*Brief*: Set down every record once more, exactly as given.

──────────────────────────────

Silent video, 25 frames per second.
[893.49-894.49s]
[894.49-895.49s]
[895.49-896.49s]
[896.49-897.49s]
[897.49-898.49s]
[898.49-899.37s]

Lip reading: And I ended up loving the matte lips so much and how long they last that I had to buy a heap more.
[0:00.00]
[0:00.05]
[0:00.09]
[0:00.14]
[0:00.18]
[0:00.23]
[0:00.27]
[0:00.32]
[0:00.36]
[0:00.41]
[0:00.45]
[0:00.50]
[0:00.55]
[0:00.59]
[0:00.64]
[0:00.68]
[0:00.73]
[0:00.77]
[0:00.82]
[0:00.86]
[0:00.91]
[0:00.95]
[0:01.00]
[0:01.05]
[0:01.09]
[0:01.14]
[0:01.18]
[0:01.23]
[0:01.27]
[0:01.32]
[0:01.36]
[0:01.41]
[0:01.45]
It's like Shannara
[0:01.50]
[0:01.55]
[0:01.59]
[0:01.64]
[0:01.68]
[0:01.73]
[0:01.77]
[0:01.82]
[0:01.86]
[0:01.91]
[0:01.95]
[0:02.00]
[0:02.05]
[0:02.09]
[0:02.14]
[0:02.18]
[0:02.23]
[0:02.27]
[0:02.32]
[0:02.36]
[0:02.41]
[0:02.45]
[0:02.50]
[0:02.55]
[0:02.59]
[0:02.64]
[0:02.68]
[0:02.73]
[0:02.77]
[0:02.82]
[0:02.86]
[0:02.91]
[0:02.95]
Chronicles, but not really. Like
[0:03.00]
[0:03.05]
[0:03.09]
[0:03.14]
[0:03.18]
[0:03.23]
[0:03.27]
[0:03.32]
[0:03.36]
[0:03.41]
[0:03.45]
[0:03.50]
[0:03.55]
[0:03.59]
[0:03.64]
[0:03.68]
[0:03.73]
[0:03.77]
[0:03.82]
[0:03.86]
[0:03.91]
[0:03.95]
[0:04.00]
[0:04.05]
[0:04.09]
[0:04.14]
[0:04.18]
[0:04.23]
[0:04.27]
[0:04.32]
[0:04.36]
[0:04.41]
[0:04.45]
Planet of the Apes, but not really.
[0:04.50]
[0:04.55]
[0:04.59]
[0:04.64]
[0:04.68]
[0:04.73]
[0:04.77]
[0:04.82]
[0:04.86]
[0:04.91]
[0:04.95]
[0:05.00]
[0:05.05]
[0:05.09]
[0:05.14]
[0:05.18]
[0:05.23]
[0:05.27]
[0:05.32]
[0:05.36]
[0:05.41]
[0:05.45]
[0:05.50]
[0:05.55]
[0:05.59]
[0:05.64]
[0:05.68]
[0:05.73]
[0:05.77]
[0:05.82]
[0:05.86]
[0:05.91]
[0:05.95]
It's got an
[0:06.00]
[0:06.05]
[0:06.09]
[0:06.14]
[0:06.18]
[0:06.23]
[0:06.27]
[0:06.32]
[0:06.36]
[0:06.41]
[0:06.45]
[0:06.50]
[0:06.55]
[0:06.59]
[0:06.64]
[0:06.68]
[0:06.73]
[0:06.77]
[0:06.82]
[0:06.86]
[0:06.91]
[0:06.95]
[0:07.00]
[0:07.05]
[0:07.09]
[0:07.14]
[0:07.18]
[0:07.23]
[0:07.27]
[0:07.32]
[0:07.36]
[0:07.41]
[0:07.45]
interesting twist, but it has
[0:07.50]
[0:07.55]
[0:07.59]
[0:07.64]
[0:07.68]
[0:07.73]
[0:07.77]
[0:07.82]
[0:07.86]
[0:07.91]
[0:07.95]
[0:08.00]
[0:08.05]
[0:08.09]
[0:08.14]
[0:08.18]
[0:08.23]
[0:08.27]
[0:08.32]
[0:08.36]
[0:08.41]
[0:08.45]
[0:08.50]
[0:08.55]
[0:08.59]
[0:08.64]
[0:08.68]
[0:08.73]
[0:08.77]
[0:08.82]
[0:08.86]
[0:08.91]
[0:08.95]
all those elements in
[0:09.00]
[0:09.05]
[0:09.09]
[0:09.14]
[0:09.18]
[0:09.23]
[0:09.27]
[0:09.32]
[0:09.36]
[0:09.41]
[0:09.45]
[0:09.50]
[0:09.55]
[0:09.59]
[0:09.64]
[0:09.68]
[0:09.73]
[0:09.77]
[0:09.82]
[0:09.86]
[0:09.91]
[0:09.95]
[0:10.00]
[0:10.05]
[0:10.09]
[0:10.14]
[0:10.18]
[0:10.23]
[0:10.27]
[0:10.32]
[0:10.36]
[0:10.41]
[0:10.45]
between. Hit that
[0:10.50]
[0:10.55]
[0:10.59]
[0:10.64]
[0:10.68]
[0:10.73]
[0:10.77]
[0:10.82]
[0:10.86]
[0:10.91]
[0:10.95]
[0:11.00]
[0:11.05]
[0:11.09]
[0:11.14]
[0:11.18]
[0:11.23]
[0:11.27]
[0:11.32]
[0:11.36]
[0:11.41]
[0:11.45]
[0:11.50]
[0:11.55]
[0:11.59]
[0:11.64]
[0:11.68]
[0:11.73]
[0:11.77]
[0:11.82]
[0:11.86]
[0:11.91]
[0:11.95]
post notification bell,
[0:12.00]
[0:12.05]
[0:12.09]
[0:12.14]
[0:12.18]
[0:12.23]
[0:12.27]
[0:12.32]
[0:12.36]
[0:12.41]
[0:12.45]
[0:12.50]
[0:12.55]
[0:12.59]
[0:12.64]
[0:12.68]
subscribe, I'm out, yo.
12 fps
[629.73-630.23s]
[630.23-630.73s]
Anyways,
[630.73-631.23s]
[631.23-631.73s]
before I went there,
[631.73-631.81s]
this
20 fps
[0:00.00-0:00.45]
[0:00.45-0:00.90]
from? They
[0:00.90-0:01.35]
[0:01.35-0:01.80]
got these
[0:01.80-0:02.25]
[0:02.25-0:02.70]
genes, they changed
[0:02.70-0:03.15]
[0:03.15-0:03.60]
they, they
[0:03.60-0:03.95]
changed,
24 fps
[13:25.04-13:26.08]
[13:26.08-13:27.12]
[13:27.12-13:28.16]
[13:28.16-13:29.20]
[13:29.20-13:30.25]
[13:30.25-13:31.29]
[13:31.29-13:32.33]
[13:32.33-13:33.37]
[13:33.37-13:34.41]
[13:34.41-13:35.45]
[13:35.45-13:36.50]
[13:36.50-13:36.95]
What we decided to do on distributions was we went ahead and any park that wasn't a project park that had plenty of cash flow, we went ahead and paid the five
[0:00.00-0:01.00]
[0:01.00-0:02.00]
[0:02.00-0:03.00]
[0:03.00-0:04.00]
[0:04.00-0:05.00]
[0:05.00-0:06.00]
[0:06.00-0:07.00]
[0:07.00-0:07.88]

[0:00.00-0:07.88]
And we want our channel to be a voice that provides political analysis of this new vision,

──────────────────────────────

*Task output*:
Silent video, 25 frames per second.
[893.49-894.49s]
[894.49-895.49s]
[895.49-896.49s]
[896.49-897.49s]
[897.49-898.49s]
[898.49-899.37s]

Lip reading: And I ended up loving the matte lips so much and how long they last that I had to buy a heap more.
[0:00.00]
[0:00.05]
[0:00.09]
[0:00.14]
[0:00.18]
[0:00.23]
[0:00.27]
[0:00.32]
[0:00.36]
[0:00.41]
[0:00.45]
[0:00.50]
[0:00.55]
[0:00.59]
[0:00.64]
[0:00.68]
[0:00.73]
[0:00.77]
[0:00.82]
[0:00.86]
[0:00.91]
[0:00.95]
[0:01.00]
[0:01.05]
[0:01.09]
[0:01.14]
[0:01.18]
[0:01.23]
[0:01.27]
[0:01.32]
[0:01.36]
[0:01.41]
[0:01.45]
It's like Shannara
[0:01.50]
[0:01.55]
[0:01.59]
[0:01.64]
[0:01.68]
[0:01.73]
[0:01.77]
[0:01.82]
[0:01.86]
[0:01.91]
[0:01.95]
[0:02.00]
[0:02.05]
[0:02.09]
[0:02.14]
[0:02.18]
[0:02.23]
[0:02.27]
[0:02.32]
[0:02.36]
[0:02.41]
[0:02.45]
[0:02.50]
[0:02.55]
[0:02.59]
[0:02.64]
[0:02.68]
[0:02.73]
[0:02.77]
[0:02.82]
[0:02.86]
[0:02.91]
[0:02.95]
Chronicles, but not really. Like
[0:03.00]
[0:03.05]
[0:03.09]
[0:03.14]
[0:03.18]
[0:03.23]
[0:03.27]
[0:03.32]
[0:03.36]
[0:03.41]
[0:03.45]
[0:03.50]
[0:03.55]
[0:03.59]
[0:03.64]
[0:03.68]
[0:03.73]
[0:03.77]
[0:03.82]
[0:03.86]
[0:03.91]
[0:03.95]
[0:04.00]
[0:04.05]
[0:04.09]
[0:04.14]
[0:04.18]
[0:04.23]
[0:04.27]
[0:04.32]
[0:04.36]
[0:04.41]
[0:04.45]
Planet of the Apes, but not really.
[0:04.50]
[0:04.55]
[0:04.59]
[0:04.64]
[0:04.68]
[0:04.73]
[0:04.77]
[0:04.82]
[0:04.86]
[0:04.91]
[0:04.95]
[0:05.00]
[0:05.05]
[0:05.09]
[0:05.14]
[0:05.18]
[0:05.23]
[0:05.27]
[0:05.32]
[0:05.36]
[0:05.41]
[0:05.45]
[0:05.50]
[0:05.55]
[0:05.59]
[0:05.64]
[0:05.68]
[0:05.73]
[0:05.77]
[0:05.82]
[0:05.86]
[0:05.91]
[0:05.95]
It's got an
[0:06.00]
[0:06.05]
[0:06.09]
[0:06.14]
[0:06.18]
[0:06.23]
[0:06.27]
[0:06.32]
[0:06.36]
[0:06.41]
[0:06.45]
[0:06.50]
[0:06.55]
[0:06.59]
[0:06.64]
[0:06.68]
[0:06.73]
[0:06.77]
[0:06.82]
[0:06.86]
[0:06.91]
[0:06.95]
[0:07.00]
[0:07.05]
[0:07.09]
[0:07.14]
[0:07.18]
[0:07.23]
[0:07.27]
[0:07.32]
[0:07.36]
[0:07.41]
[0:07.45]
interesting twist, but it has
[0:07.50]
[0:07.55]
[0:07.59]
[0:07.64]
[0:07.68]
[0:07.73]
[0:07.77]
[0:07.82]
[0:07.86]
[0:07.91]
[0:07.95]
[0:08.00]
[0:08.05]
[0:08.09]
[0:08.14]
[0:08.18]
[0:08.23]
[0:08.27]
[0:08.32]
[0:08.36]
[0:08.41]
[0:08.45]
[0:08.50]
[0:08.55]
[0:08.59]
[0:08.64]
[0:08.68]
[0:08.73]
[0:08.77]
[0:08.82]
[0:08.86]
[0:08.91]
[0:08.95]
all those elements in
[0:09.00]
[0:09.05]
[0:09.09]
[0:09.14]
[0:09.18]
[0:09.23]
[0:09.27]
[0:09.32]
[0:09.36]
[0:09.41]
[0:09.45]
[0:09.50]
[0:09.55]
[0:09.59]
[0:09.64]
[0:09.68]
[0:09.73]
[0:09.77]
[0:09.82]
[0:09.86]
[0:09.91]
[0:09.95]
[0:10.00]
[0:10.05]
[0:10.09]
[0:10.14]
[0:10.18]
[0:10.23]
[0:10.27]
[0:10.32]
[0:10.36]
[0:10.41]
[0:10.45]
between. Hit that
[0:10.50]
[0:10.55]
[0:10.59]
[0:10.64]
[0:10.68]
[0:10.73]
[0:10.77]
[0:10.82]
[0:10.86]
[0:10.91]
[0:10.95]
[0:11.00]
[0:11.05]
[0:11.09]
[0:11.14]
[0:11.18]
[0:11.23]
[0:11.27]
[0:11.32]
[0:11.36]
[0:11.41]
[0:11.45]
[0:11.50]
[0:11.55]
[0:11.59]
[0:11.64]
[0:11.68]
[0:11.73]
[0:11.77]
[0:11.82]
[0:11.86]
[0:11.91]
[0:11.95]
post notification bell,
[0:12.00]
[0:12.05]
[0:12.09]
[0:12.14]
[0:12.18]
[0:12.23]
[0:12.27]
[0:12.32]
[0:12.36]
[0:12.41]
[0:12.45]
[0:12.50]
[0:12.55]
[0:12.59]
[0:12.64]
[0:12.68]
subscribe, I'm out, yo.
12 fps
[629.73-630.23s]
[630.23-630.73s]
Anyways,
[630.73-631.23s]
[631.23-631.73s]
before I went there,
[631.73-631.81s]
this
20 fps
[0:00.00-0:00.45]
[0:00.45-0:00.90]
from? They
[0:00.90-0:01.35]
[0:01.35-0:01.80]
got these
[0:01.80-0:02.25]
[0:02.25-0:02.70]
genes, they changed
[0:02.70-0:03.15]
[0:03.15-0:03.60]
they, they
[0:03.60-0:03.95]
changed,
24 fps
[13:25.04-13:26.08]
[13:26.08-13:27.12]
[13:27.12-13:28.16]
[13:28.16-13:29.20]
[13:29.20-13:30.25]
[13:30.25-13:31.29]
[13:31.29-13:32.33]
[13:32.33-13:33.37]
[13:33.37-13:34.41]
[13:34.41-13:35.45]
[13:35.45-13:36.50]
[13:36.50-13:36.95]
What we decided to do on distributions was we went ahead and any park that wasn't a project park that had plenty of cash flow, we went ahead and paid the five
[0:00.00-0:01.00]
[0:01.00-0:02.00]
[0:02.00-0:03.00]
[0:03.00-0:04.00]
[0:04.00-0:05.00]
[0:05.00-0:06.00]
[0:06.00-0:07.00]
[0:07.00-0:07.88]

[0:00.00-0:07.88]
And we want our channel to be a voice that provides political analysis of this new vision,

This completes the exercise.